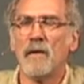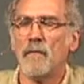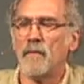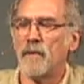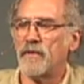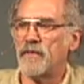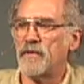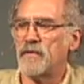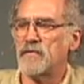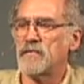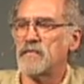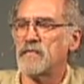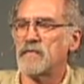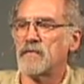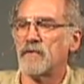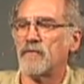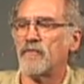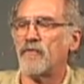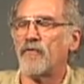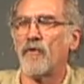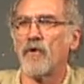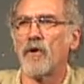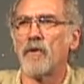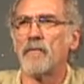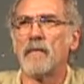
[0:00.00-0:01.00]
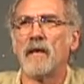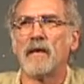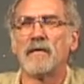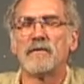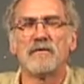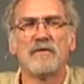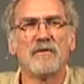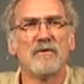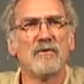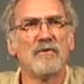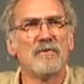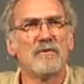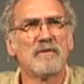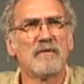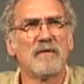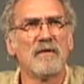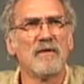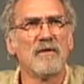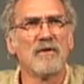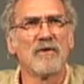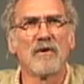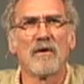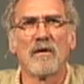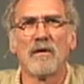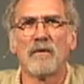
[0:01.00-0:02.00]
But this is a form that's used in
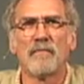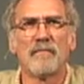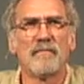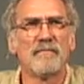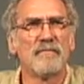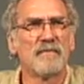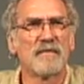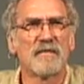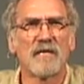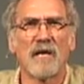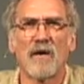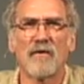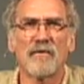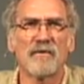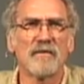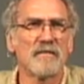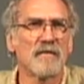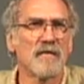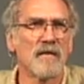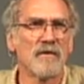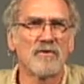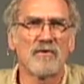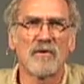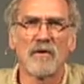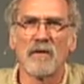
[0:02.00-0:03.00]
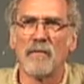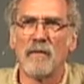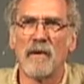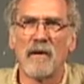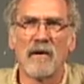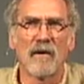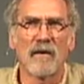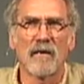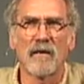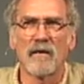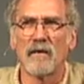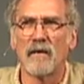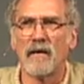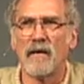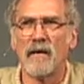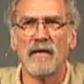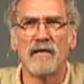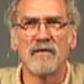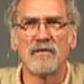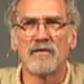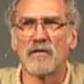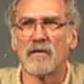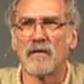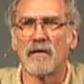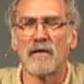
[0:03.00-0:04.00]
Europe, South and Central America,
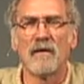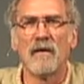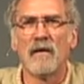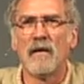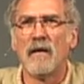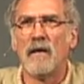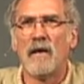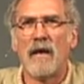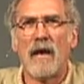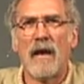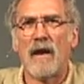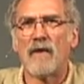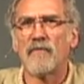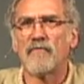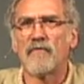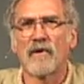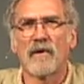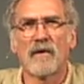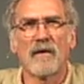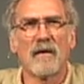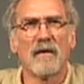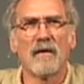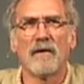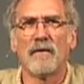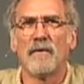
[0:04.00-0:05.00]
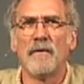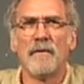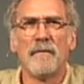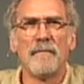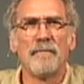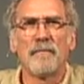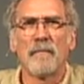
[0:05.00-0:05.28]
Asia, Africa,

TASK GOAL:
Given the listing above, return exactly, and only, the lines from the line with "[0:01.00-0:02.00]" through its final line, both included, with the pictures removed.

ANSWER SPACE:
[0:01.00-0:02.00]
But this is a form that's used in
[0:02.00-0:03.00]
[0:03.00-0:04.00]
Europe, South and Central America,
[0:04.00-0:05.00]
[0:05.00-0:05.28]
Asia, Africa,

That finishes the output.